Collected data entries
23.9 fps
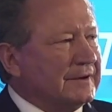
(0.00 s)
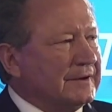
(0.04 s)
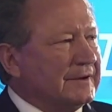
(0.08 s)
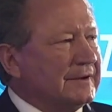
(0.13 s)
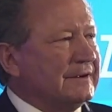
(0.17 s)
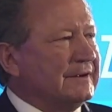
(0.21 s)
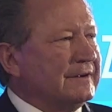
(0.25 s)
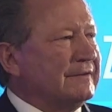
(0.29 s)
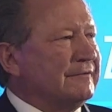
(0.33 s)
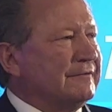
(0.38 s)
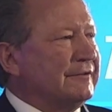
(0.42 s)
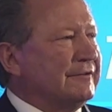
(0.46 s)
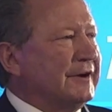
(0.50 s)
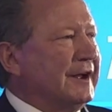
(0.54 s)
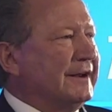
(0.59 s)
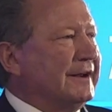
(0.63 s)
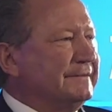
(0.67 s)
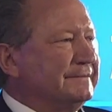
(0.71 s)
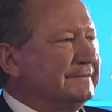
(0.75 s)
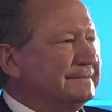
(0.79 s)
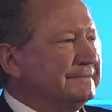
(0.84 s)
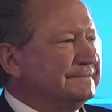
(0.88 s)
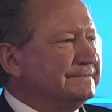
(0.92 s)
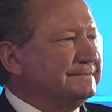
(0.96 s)

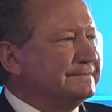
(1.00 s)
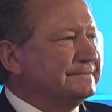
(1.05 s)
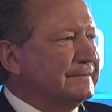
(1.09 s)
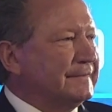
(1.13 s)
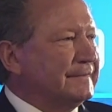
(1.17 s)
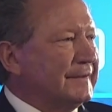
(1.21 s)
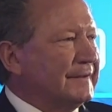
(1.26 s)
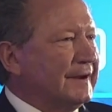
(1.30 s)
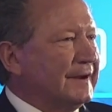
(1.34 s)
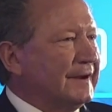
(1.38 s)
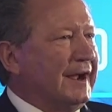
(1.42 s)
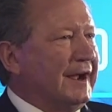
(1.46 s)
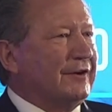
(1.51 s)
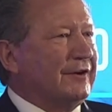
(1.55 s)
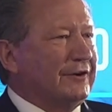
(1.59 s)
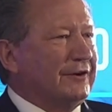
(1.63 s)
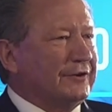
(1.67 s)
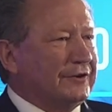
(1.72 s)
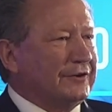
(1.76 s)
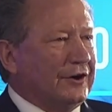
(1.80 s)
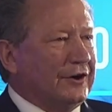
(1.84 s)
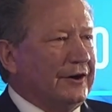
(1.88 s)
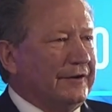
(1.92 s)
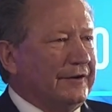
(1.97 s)
run. I
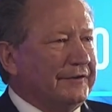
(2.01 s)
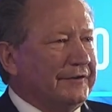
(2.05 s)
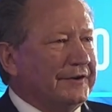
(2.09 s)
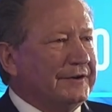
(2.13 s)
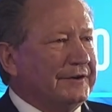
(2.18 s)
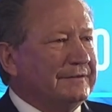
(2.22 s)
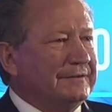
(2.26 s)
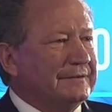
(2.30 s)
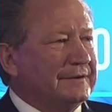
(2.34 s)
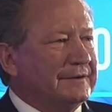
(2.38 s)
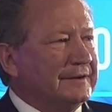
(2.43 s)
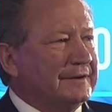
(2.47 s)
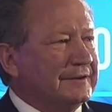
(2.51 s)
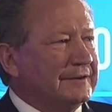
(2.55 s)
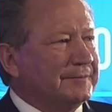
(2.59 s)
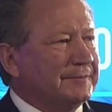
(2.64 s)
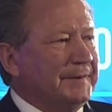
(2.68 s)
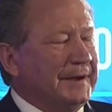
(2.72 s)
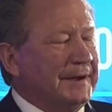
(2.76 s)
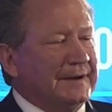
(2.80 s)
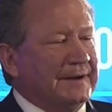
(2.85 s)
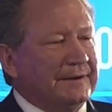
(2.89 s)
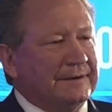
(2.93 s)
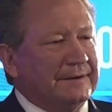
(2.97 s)
got COVID,
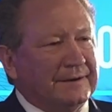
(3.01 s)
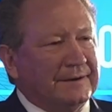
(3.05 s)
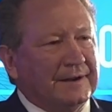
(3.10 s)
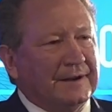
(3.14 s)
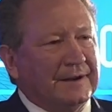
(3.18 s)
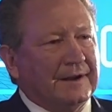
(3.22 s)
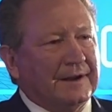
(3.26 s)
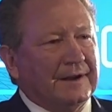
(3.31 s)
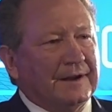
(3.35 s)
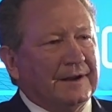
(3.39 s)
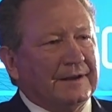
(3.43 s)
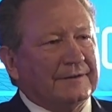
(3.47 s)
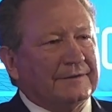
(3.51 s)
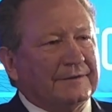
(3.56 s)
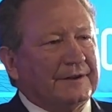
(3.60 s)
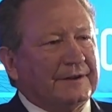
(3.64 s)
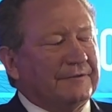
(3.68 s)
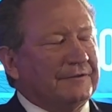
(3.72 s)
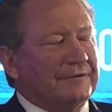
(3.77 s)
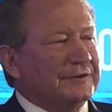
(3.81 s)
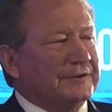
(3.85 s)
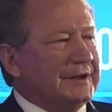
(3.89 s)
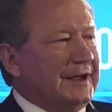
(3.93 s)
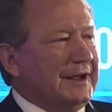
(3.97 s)
spent
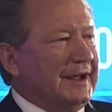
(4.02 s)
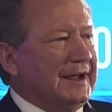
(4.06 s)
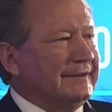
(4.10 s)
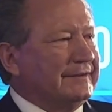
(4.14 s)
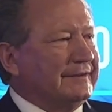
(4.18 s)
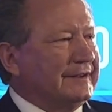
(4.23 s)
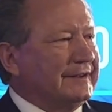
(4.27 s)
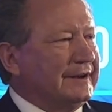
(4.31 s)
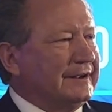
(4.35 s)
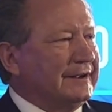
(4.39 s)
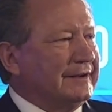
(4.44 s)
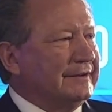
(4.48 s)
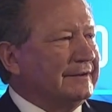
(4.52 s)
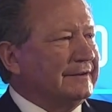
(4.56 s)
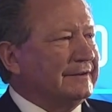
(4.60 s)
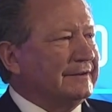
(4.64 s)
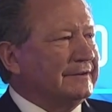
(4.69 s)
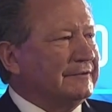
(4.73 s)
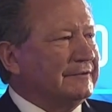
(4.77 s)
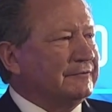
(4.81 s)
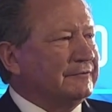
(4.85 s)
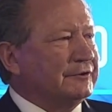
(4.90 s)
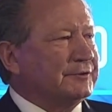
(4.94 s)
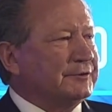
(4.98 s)
several days in a
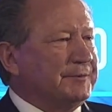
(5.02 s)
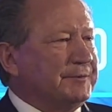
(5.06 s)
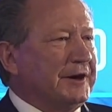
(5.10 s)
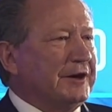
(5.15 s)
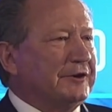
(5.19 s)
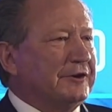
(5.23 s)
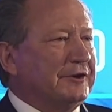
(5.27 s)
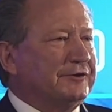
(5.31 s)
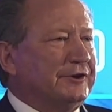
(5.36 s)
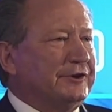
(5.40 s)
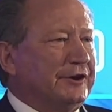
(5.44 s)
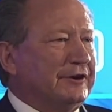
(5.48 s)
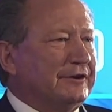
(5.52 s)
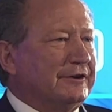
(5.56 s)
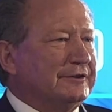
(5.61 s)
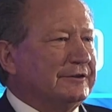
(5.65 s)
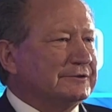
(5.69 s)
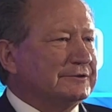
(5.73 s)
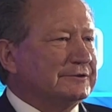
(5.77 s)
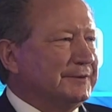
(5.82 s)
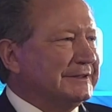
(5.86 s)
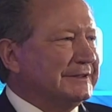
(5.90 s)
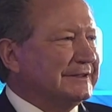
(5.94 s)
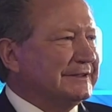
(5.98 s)
respiratory unit in
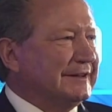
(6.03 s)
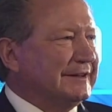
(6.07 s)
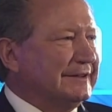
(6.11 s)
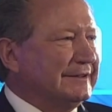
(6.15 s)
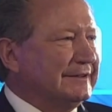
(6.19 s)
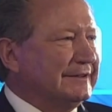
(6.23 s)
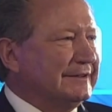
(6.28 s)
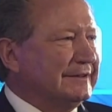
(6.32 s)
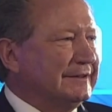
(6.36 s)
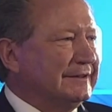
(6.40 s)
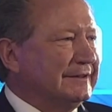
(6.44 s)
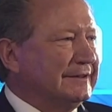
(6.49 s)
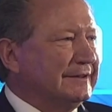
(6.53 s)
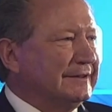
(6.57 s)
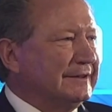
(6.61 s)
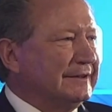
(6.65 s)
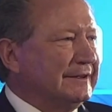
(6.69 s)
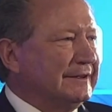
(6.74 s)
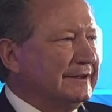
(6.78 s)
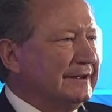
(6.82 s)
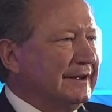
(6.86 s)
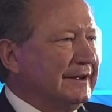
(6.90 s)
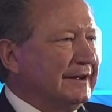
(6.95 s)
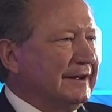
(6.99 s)
Switzerland.
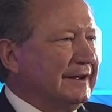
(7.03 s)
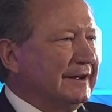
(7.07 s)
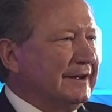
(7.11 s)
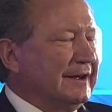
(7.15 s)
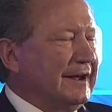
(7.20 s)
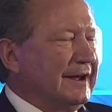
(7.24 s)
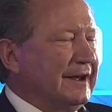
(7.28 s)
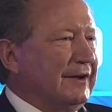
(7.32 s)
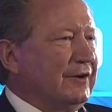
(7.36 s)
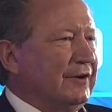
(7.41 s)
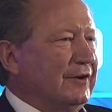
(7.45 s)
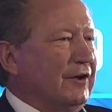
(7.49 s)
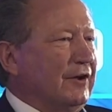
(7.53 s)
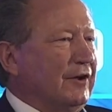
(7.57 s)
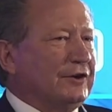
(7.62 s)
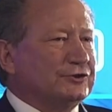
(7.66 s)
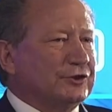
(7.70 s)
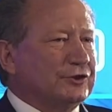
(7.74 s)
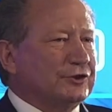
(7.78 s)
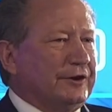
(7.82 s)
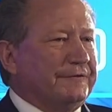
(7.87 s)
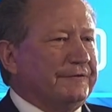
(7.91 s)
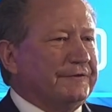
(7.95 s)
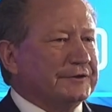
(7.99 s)
Not a
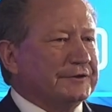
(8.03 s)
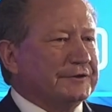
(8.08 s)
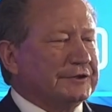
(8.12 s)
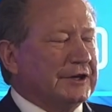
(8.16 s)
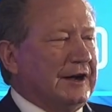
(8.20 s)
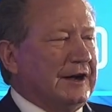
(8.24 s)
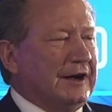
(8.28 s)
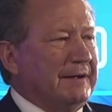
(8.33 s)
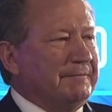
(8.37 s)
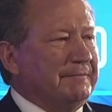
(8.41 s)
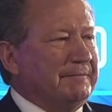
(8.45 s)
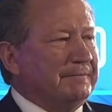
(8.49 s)
joyful time,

*Work instruction*:
Pictures excluded, set down all the entries exactly.

*Output of the exercise*:
23.9 fps
(0.00 s)
(0.04 s)
(0.08 s)
(0.13 s)
(0.17 s)
(0.21 s)
(0.25 s)
(0.29 s)
(0.33 s)
(0.38 s)
(0.42 s)
(0.46 s)
(0.50 s)
(0.54 s)
(0.59 s)
(0.63 s)
(0.67 s)
(0.71 s)
(0.75 s)
(0.79 s)
(0.84 s)
(0.88 s)
(0.92 s)
(0.96 s)

(1.00 s)
(1.05 s)
(1.09 s)
(1.13 s)
(1.17 s)
(1.21 s)
(1.26 s)
(1.30 s)
(1.34 s)
(1.38 s)
(1.42 s)
(1.46 s)
(1.51 s)
(1.55 s)
(1.59 s)
(1.63 s)
(1.67 s)
(1.72 s)
(1.76 s)
(1.80 s)
(1.84 s)
(1.88 s)
(1.92 s)
(1.97 s)
run. I
(2.01 s)
(2.05 s)
(2.09 s)
(2.13 s)
(2.18 s)
(2.22 s)
(2.26 s)
(2.30 s)
(2.34 s)
(2.38 s)
(2.43 s)
(2.47 s)
(2.51 s)
(2.55 s)
(2.59 s)
(2.64 s)
(2.68 s)
(2.72 s)
(2.76 s)
(2.80 s)
(2.85 s)
(2.89 s)
(2.93 s)
(2.97 s)
got COVID,
(3.01 s)
(3.05 s)
(3.10 s)
(3.14 s)
(3.18 s)
(3.22 s)
(3.26 s)
(3.31 s)
(3.35 s)
(3.39 s)
(3.43 s)
(3.47 s)
(3.51 s)
(3.56 s)
(3.60 s)
(3.64 s)
(3.68 s)
(3.72 s)
(3.77 s)
(3.81 s)
(3.85 s)
(3.89 s)
(3.93 s)
(3.97 s)
spent
(4.02 s)
(4.06 s)
(4.10 s)
(4.14 s)
(4.18 s)
(4.23 s)
(4.27 s)
(4.31 s)
(4.35 s)
(4.39 s)
(4.44 s)
(4.48 s)
(4.52 s)
(4.56 s)
(4.60 s)
(4.64 s)
(4.69 s)
(4.73 s)
(4.77 s)
(4.81 s)
(4.85 s)
(4.90 s)
(4.94 s)
(4.98 s)
several days in a
(5.02 s)
(5.06 s)
(5.10 s)
(5.15 s)
(5.19 s)
(5.23 s)
(5.27 s)
(5.31 s)
(5.36 s)
(5.40 s)
(5.44 s)
(5.48 s)
(5.52 s)
(5.56 s)
(5.61 s)
(5.65 s)
(5.69 s)
(5.73 s)
(5.77 s)
(5.82 s)
(5.86 s)
(5.90 s)
(5.94 s)
(5.98 s)
respiratory unit in
(6.03 s)
(6.07 s)
(6.11 s)
(6.15 s)
(6.19 s)
(6.23 s)
(6.28 s)
(6.32 s)
(6.36 s)
(6.40 s)
(6.44 s)
(6.49 s)
(6.53 s)
(6.57 s)
(6.61 s)
(6.65 s)
(6.69 s)
(6.74 s)
(6.78 s)
(6.82 s)
(6.86 s)
(6.90 s)
(6.95 s)
(6.99 s)
Switzerland.
(7.03 s)
(7.07 s)
(7.11 s)
(7.15 s)
(7.20 s)
(7.24 s)
(7.28 s)
(7.32 s)
(7.36 s)
(7.41 s)
(7.45 s)
(7.49 s)
(7.53 s)
(7.57 s)
(7.62 s)
(7.66 s)
(7.70 s)
(7.74 s)
(7.78 s)
(7.82 s)
(7.87 s)
(7.91 s)
(7.95 s)
(7.99 s)
Not a
(8.03 s)
(8.08 s)
(8.12 s)
(8.16 s)
(8.20 s)
(8.24 s)
(8.28 s)
(8.33 s)
(8.37 s)
(8.41 s)
(8.45 s)
(8.49 s)
joyful time,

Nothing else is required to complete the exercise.